CONVERSATIONS WITH A BRILLIANT AUTHOR

Richard Powers is such a brilliant writer he can get you arguing with his characters!  In the novel Generosity, he describes the weltanschaung of the parents of Tonia Schiff:

“Both Vice-consul Schiff and his beloved doctor wife felt something hopelessly magnificent about the human adventure, its ability to channel the brute instinct of a few hard-pressed hunter-gatherers into creating Athens, Byzantium, Florence, Isfahan.”

As I read that sentence I found myself nodding with great enthusiasm.  Yes!  That’s very much the way I view the world!  Three cheers for Vice Consul Schiff!

The next sentence reads:  “But in Gilbert Schiff’s considered opinion, the project had been running in reverse for more than a century; the beasts of unlimited appetite were loose and weren’t going back into the kennel anytime soon.”

How droll and smart, I chimed.  How spot on!  Hey!  You’ve only to read the New York Times on any given morning to find enough instances of brutal, feral nonsense to scald your sensibilities, send you drifting into a gloomy funk.  Suicide bombers blowing up subway stations in Russia.  Several dozen Haitian earthquake victims, some only recently rescued from the rubble, loaded onto a plane bound for America by a rescue party of Marines, straightaway finding themselves in prison because they arrived without visas!  And one more in a continuing series of articles that remind you just how much our cherished privacy is crumbling.  Soon, you realize, it will be gone for good.

I eagerly scan the next sentence:  “Every individual being with any skill had to fight the fatuous, disposable present with everything of worth.”

This thought too I liked, for sure, but a small degree of doubt began gnawing at the entrance to my brain.  A tendril sprouted.  Where are we going with this?  The paragraph continues:  “Instead, his daughter—his polyglot, caryatid, harpist daughter, National Merit Finalist, queen of the debating society, captain of the chess club, choral society soloist—was partying with the barbarians.”

All this because his daughter managed to find a responsible job in television?

Suddenly my own thoughts veered off in a new direction.  I realized I only half agreed with Vice Consul Schiff.  In the first place, barbarians have been at the gates for much longer than a century.  This past hundred years may have invented more efficient ways of killing others, but more fiendish?  Weren’t bestial impulses on rather obvious display in all those centuries before ours?  I see no reason to suspect they haven’t always been with us, even back beyond those horrors we’ve blissfully recorded.  Meditate for a moment on Genghis Khan and his welcoming parties.  Or the Church’s chosen way of dealing with heretics during the Counter Reformation.  Think about the Byzantine Emperor, Basil the Bulgar-Killer, who gouged out the eyes of 10,000 men (just one eye each, so they could find their way back to their villages as a warning).  Etc.  Etc.

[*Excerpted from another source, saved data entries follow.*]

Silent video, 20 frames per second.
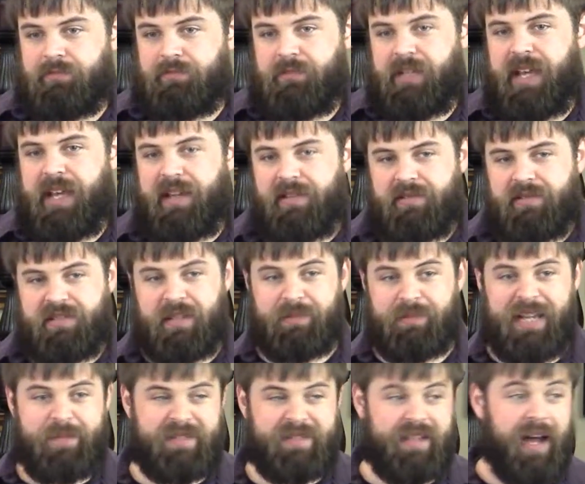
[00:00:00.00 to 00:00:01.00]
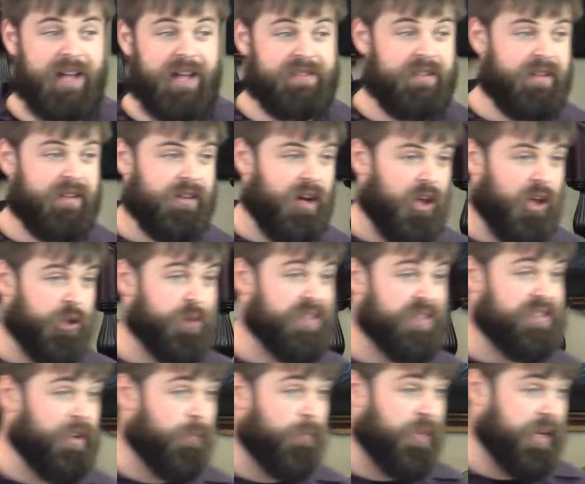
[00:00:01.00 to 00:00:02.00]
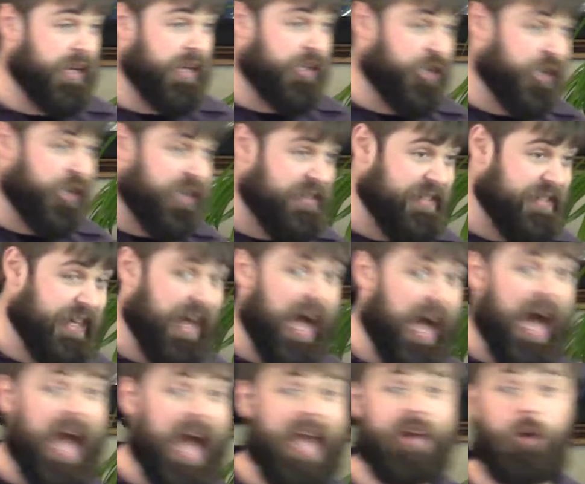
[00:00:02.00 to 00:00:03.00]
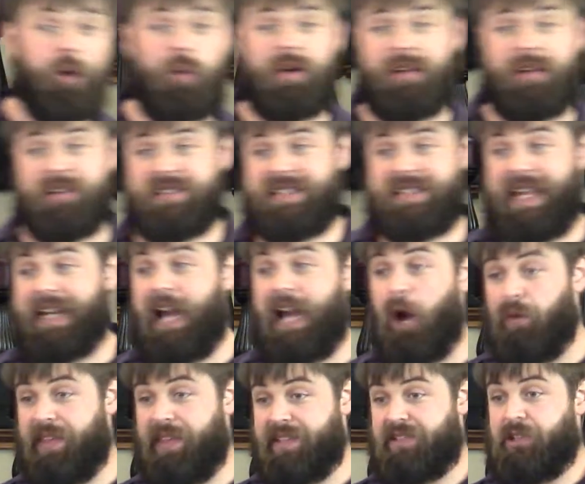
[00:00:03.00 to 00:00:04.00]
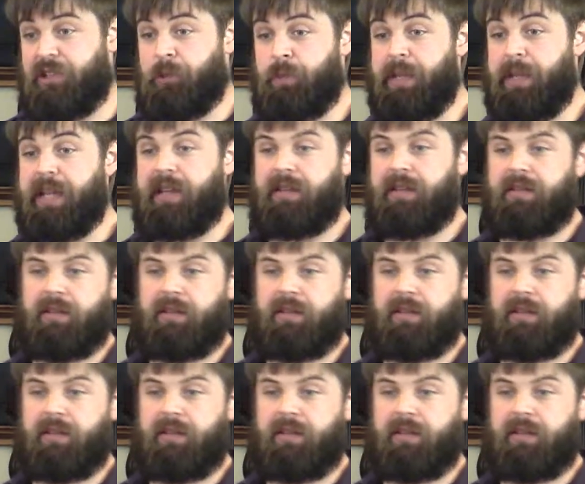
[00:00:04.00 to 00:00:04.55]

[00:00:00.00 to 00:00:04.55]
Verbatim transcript: Okay? Sometimes God's going to call you to something and you're going to say, I don't understand how this could be.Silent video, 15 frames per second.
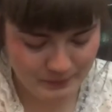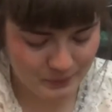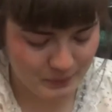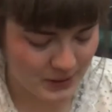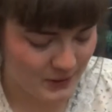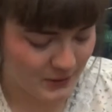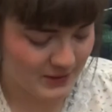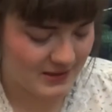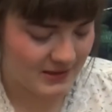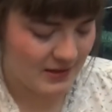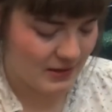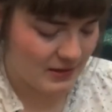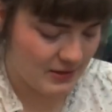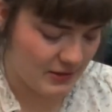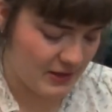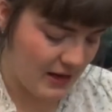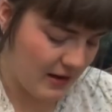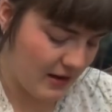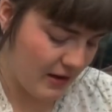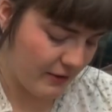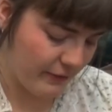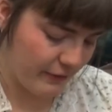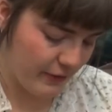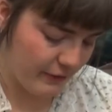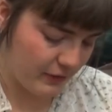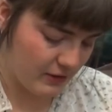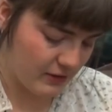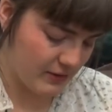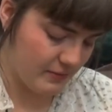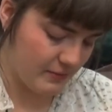Because today I've
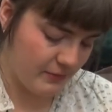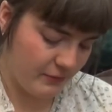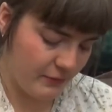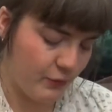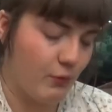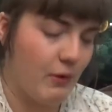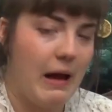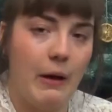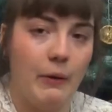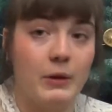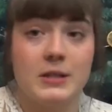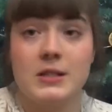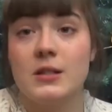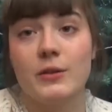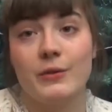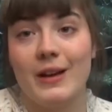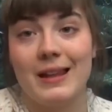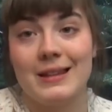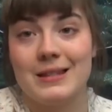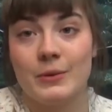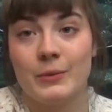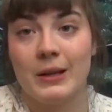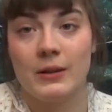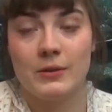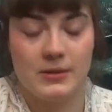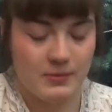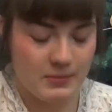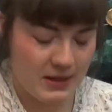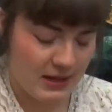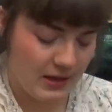done some 4 hours of hand sewing or
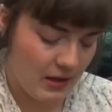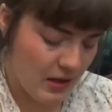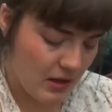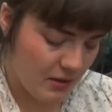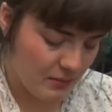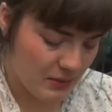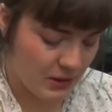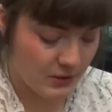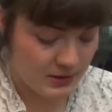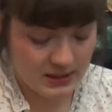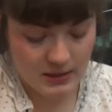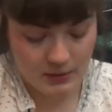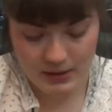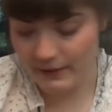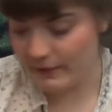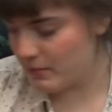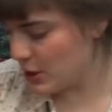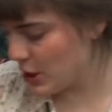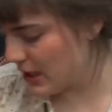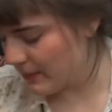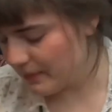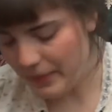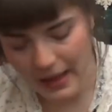something, because I don't have a machine.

I don’t think history supports the idea that the dark side of human nature is a modern invention.  We’ve just refined our technologies.

Furthermore, I’m not even sure I’d go along with the idea that our age is more fatuous than ever.  One can find numerous examples of the shallow and the silly lurking in past eras as well.  And I’m not so sure that the creative impulse that yielded airplanes, electricity and the Internet are not the same ones that built the Parthenon and adorned the ceiling of the Sistine Chapel.  We need to think rationally and soberly, of course, but maybe a little silliness – and surely laughter – are necessary antidotes to the brooding and obsessive seriousness that can easily yield results unworthy of mankind’s better moments.

I’m not convinced, therefore, that past ages get higher marks for “the civilizing impulse” than our own.  Which doesn’t make me any happier, of course.  Because I live in this one.